La «déclaration des dix-huit » ne sera rendu publique que le 23 octobre 1988. Le lendemain, Abdelaziz Bouteflika contacte Larbi Belkheir, chef de cabinet de Chadli, pour justifier sa prise de position et en relativiser la portée. « Dès qu’on a eu vent de cette malheureuse initiative qui discréditait en fait tout le groupe, on a provoqué une réunion de clarification avec Bouteflika, souligne Belkacem. Il s’est défendu mollement, reconnaissant avoir pris contact avec la Présidence, mais donnant une version plus nuancée des faits. »
Bouteflika retrouvera naturellement sa place à la direction du FLN quelques mois après. Il réintègre en mars 1989 le Comité central de ce qui était encore le parti unique de l’Algérie.
Chadli n’est pas étranger à cette miraculeuse résurrection de l’ancien exilé : il en a apprécié, plus que la persévérance dans un certain neutralisme politique, cette façon conviviale qu’avait Bouteflika de ménager la susceptibilité du pouvoir. «Ses amis lui ont fait observer la choquante anomalie qu’il y avait pour des gens salis et humiliés par le pouvoir à accepter de réintégrer ce même pouvoir et de partager son discours unanimiste.
Mais il a fait la sourde oreille», souligne une des personnalités politiques exclue en même temps que Bouteflika mais qui a refusé de réintégrer le parti.
C’est que Bouteflika n’ignorait rien de cette anomalie-là.

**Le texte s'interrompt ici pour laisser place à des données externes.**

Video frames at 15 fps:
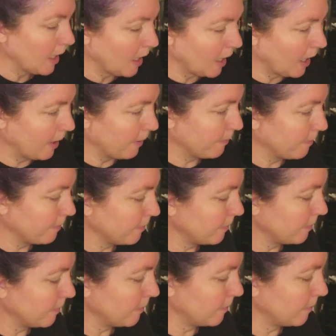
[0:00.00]
Um,
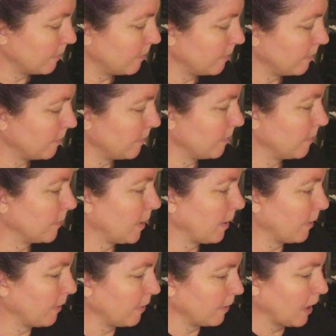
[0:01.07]

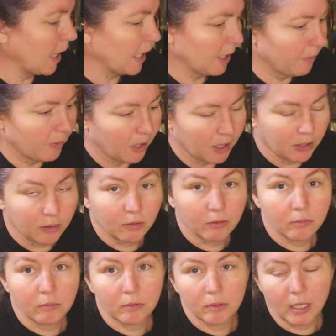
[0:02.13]
the honey one
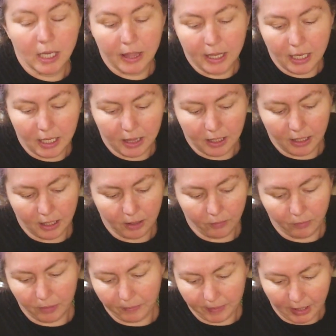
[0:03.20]
and then the
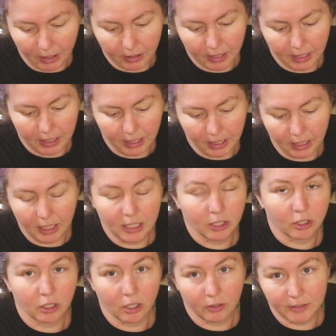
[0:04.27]
one without honey. And you
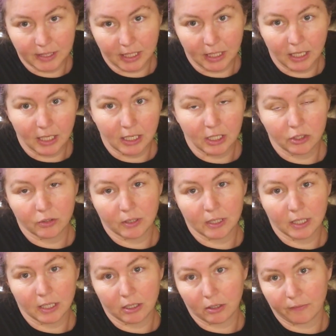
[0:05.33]
can always add honey to it
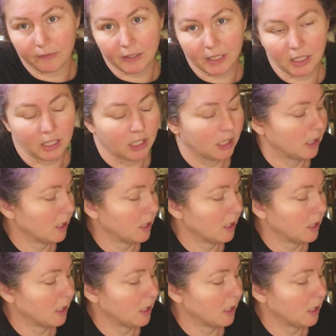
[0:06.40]
later if you need it.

Il s’en accommodait avec ravissement : la réhabilitation qu’il attendait de Chadli pointait enfin le nez et il n’allait pas bouder son plaisir, quitte à trahir la solidarité des personnalités marginalisées, toutes unanimes à rejeter l’offre du pouvoir.

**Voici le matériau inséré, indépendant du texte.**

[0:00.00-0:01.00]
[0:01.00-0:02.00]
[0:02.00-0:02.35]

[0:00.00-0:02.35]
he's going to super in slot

Rachid Benyellès raconte comment, à la veille de rejoindre le FLN, une soirée entière n’a pas suffi à ses compagnons pour dissuader Abdelaziz Bouteflika de les lâcher : «Nous étions quelques-uns, dont Bouteflika, Rédha Malek et Selim Saâdi, à nous réunir ce soir-là chez Mohamed Zerguini pour débattre de l’invitation du nouveau patron du FLN, Abdelhamid Mehri, à participer au congrès du parti prévu pour le lendemain. Pour moi comme pour Hadj Zerguini, Rédha Malek et Selim Saâdi, la cause était entendue: octobre 1988 avait tout bouleversé et l’invitation devenait dérisoire. Bouteflika, lui, était plus réservé. Jusqu’à minuit, il s’obstinait à rester évasif. Au moment de se séparer, je lui fis remarquer qu’on ne connaissait toujours pas sa position. Il me fit une déconcertante réponse que j’eus tort de mésestimer : “Tu vois Rachid, demain matin, j’irai prendre le café avec ma mère, je lui baiserai la tête, et comme d’habitude je lui demanderai son avis. Si elle me dit d’y aller, j’irai. Sinon, je n’irai pas.” Et il y est allé ! »

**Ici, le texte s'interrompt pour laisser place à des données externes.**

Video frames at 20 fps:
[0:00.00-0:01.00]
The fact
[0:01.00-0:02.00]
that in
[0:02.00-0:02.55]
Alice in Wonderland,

Chadli venait de mettre fin à l’agréable traversée du désert de «l’exilé». Devenu président de la République, le conciliant opposant Abdelaziz Bouteflika oublia les observances qu’il déploya pour gagner les bonnes grâces de Chadli et les clémences dont il bénéficia pour se lancer dans d’inqualifiables attaques contre l’ancien président. C’est sans doute avec ses propos ingrats sur Chadli Bendjedid, exclusivement tenus devant des étrangers, que Bouteflika donna la pleine mesure d’une certaine indignité dans la gouvernance qui ne le quittera que rarement.